* _EXERCISE DIRECTIONS_
Every line from the one containing "[0:02.10-0:02.40]" through the end of the listing below goes in the output, exactly and without pictures.

* _RECORDS PROVIDED_
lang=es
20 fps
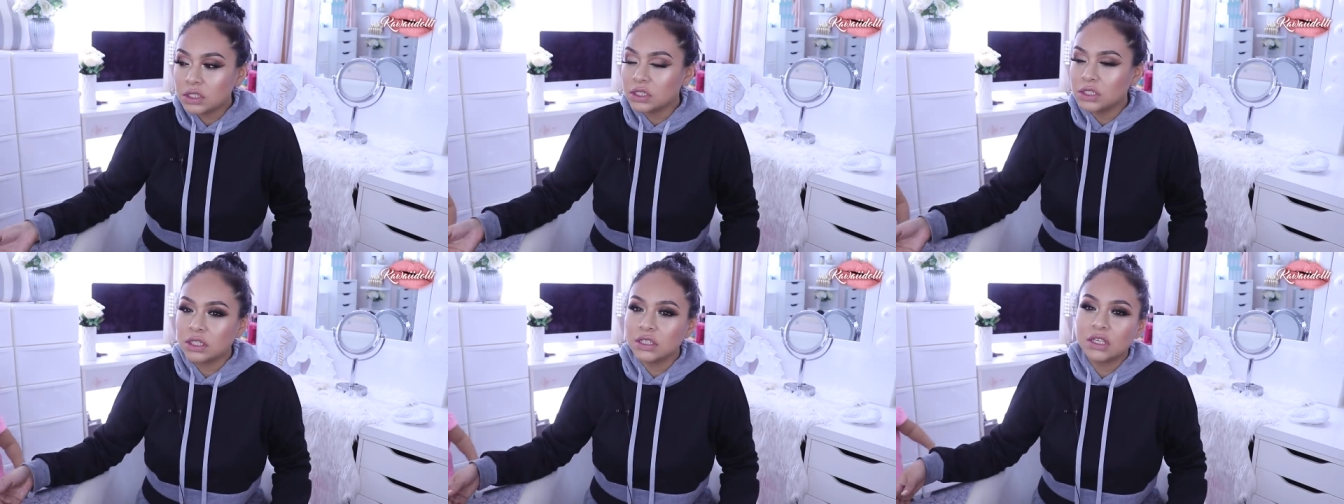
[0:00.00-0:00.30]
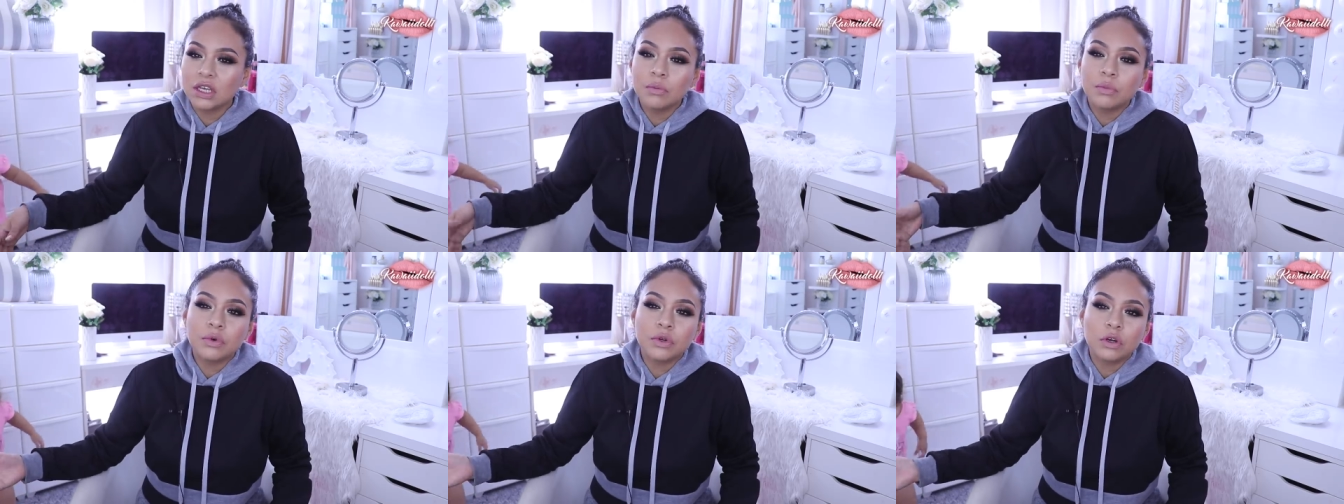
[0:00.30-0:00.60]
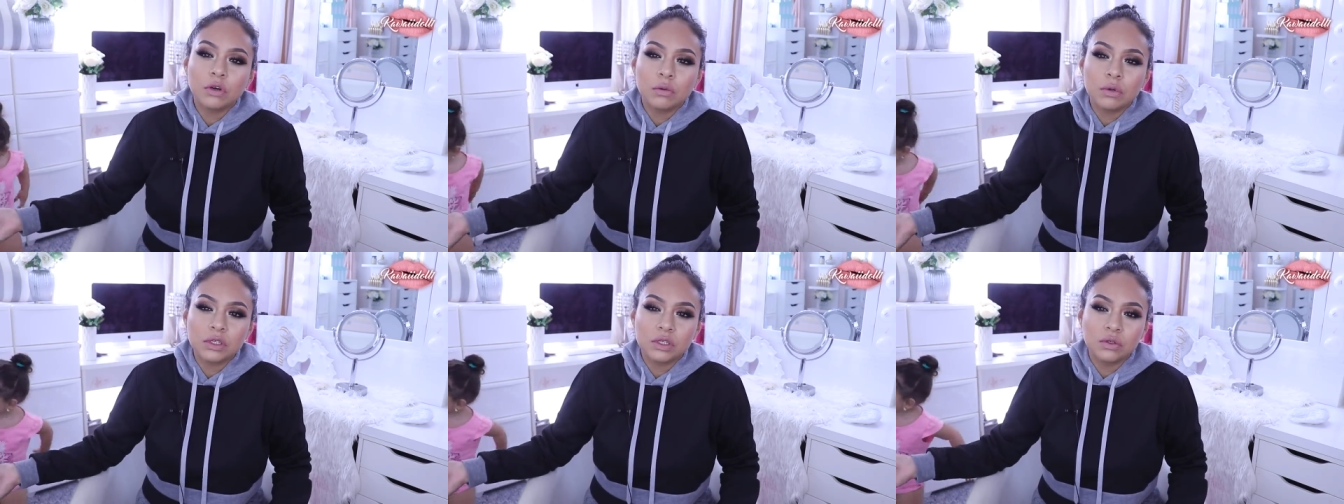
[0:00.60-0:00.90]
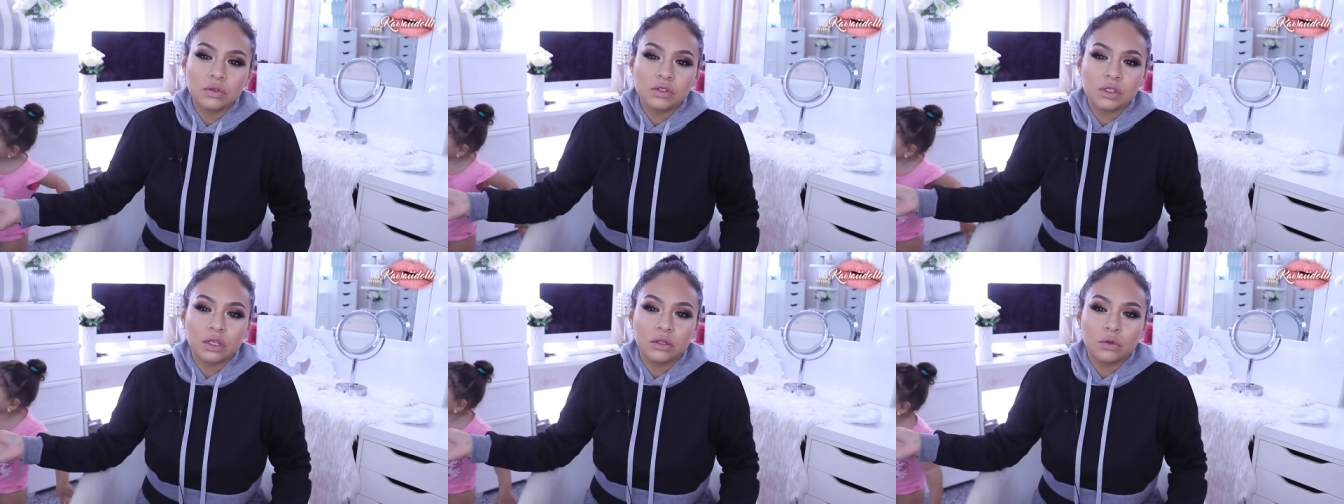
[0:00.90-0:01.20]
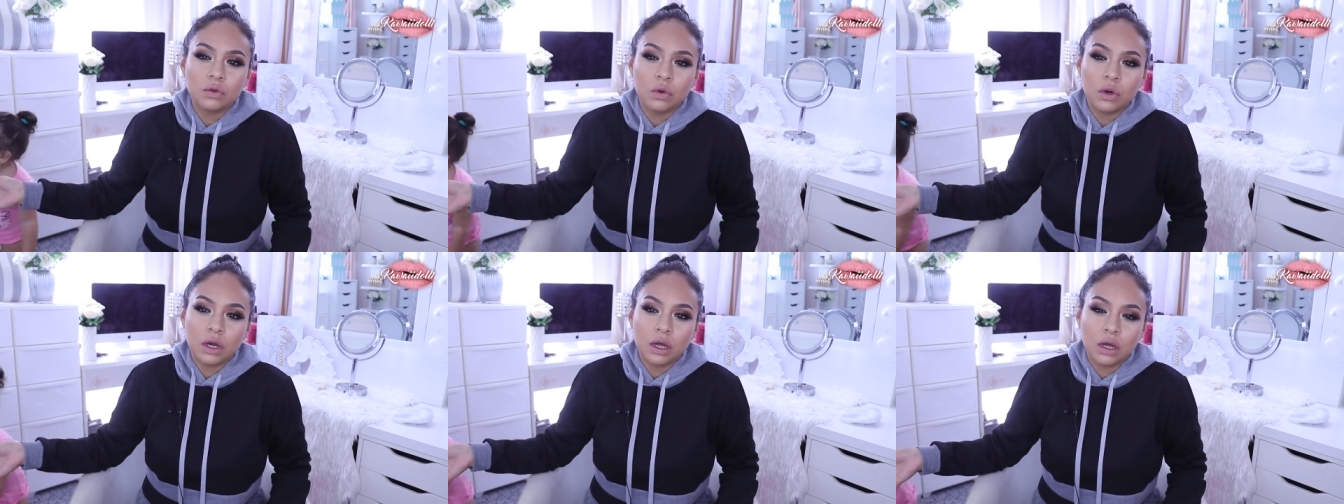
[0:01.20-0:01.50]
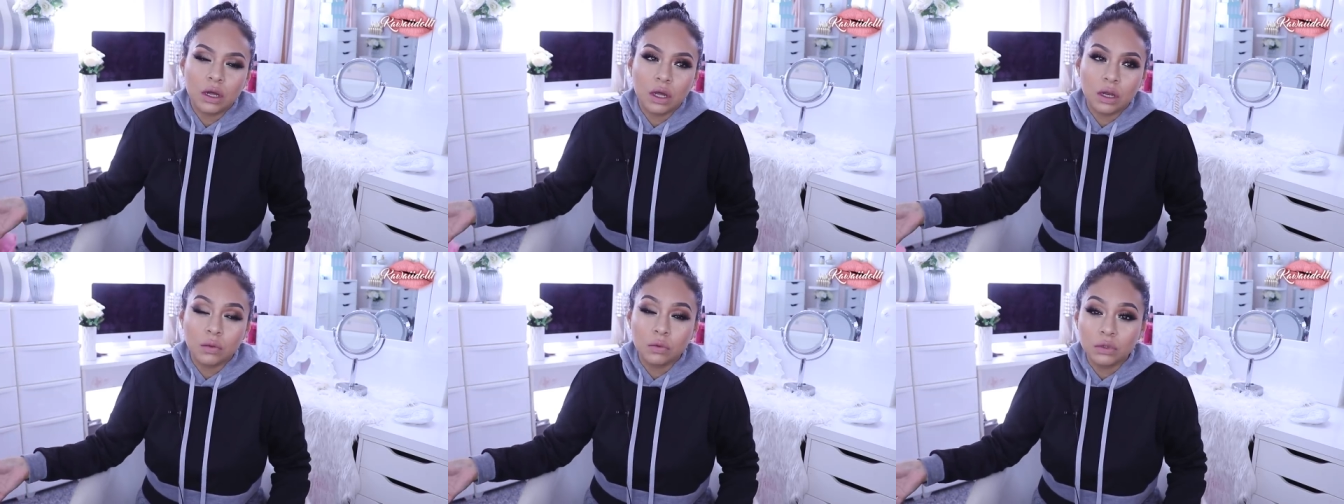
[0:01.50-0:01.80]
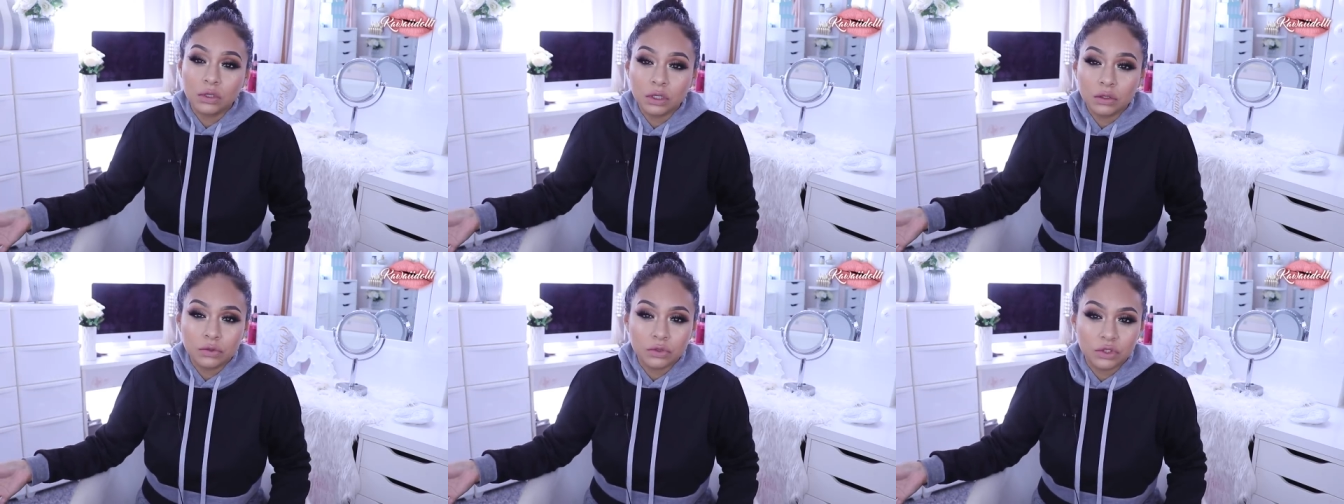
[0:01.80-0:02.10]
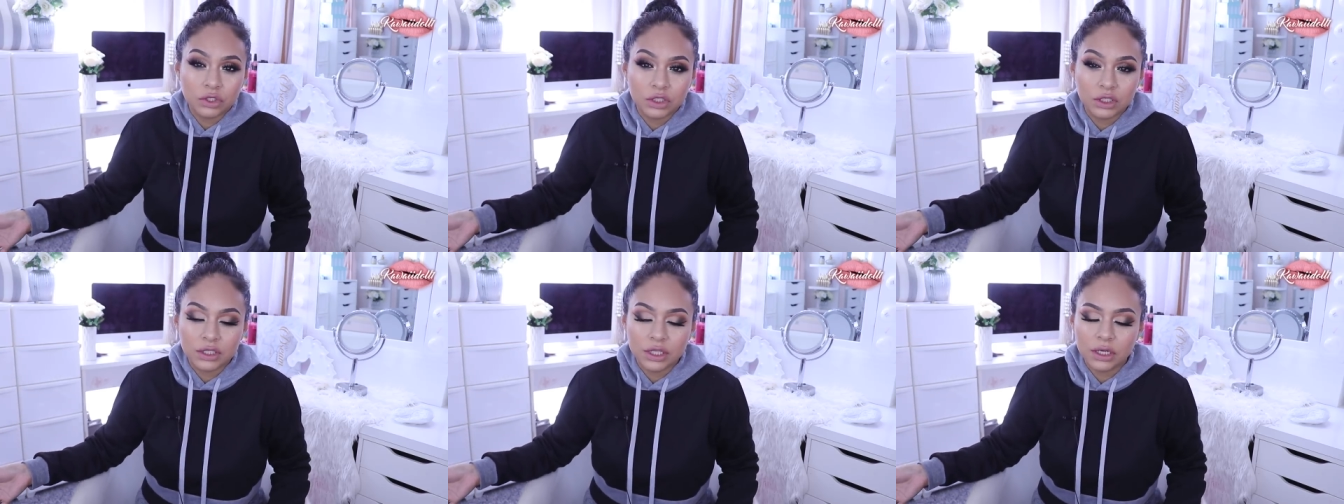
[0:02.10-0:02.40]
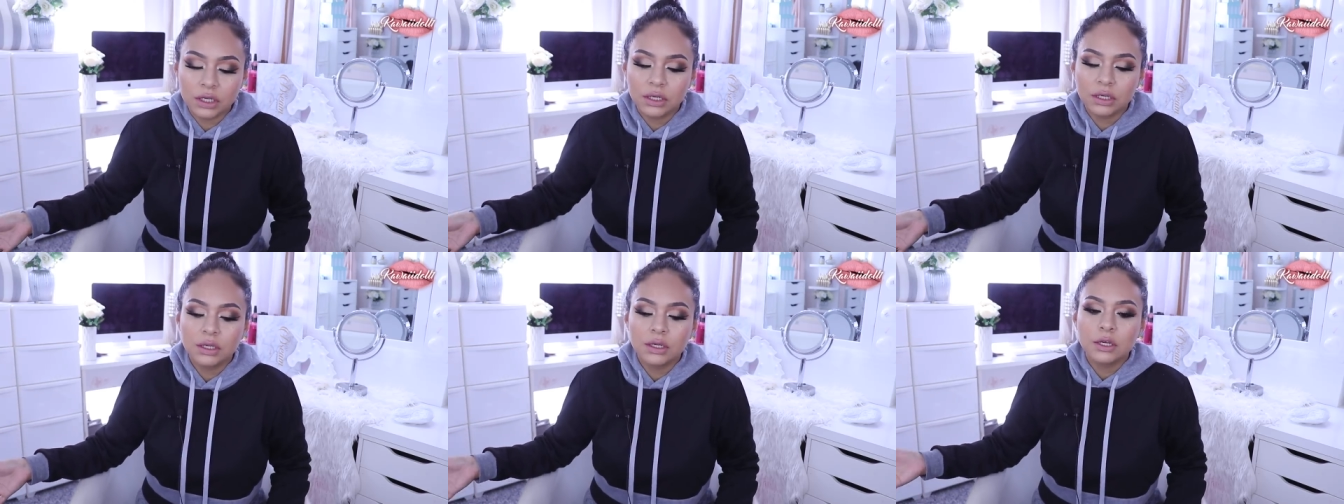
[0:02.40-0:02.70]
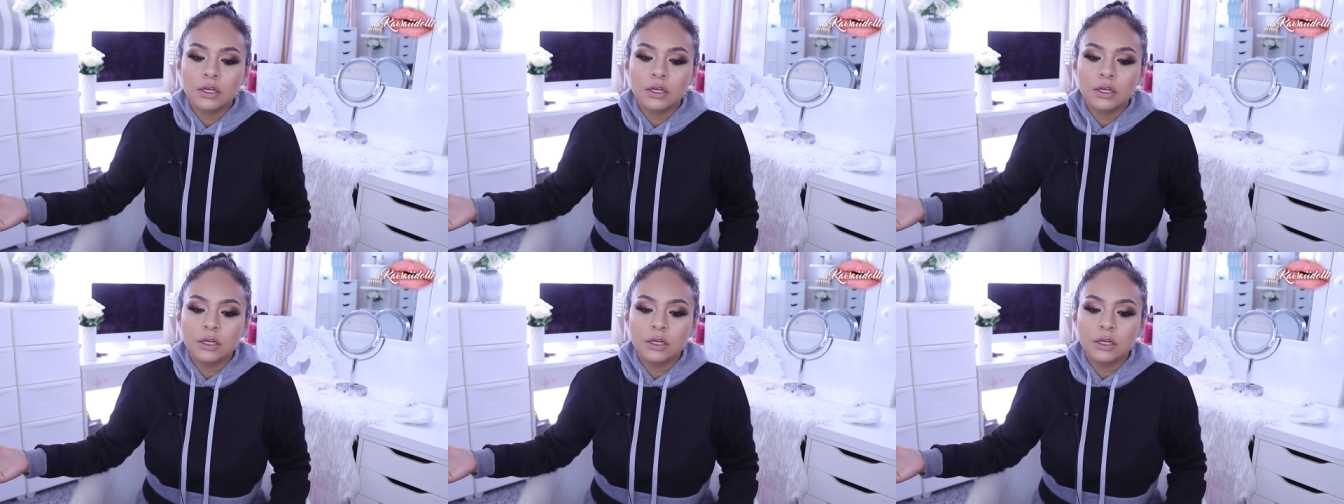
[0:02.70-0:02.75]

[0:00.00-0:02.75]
Y si es que por a veces nos antoja alguna cosita,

* _ANSWER TO THE PROBLEM_
[0:02.10-0:02.40]
[0:02.40-0:02.70]
[0:02.70-0:02.75]

[0:00.00-0:02.75]
Y si es que por a veces nos antoja alguna cosita,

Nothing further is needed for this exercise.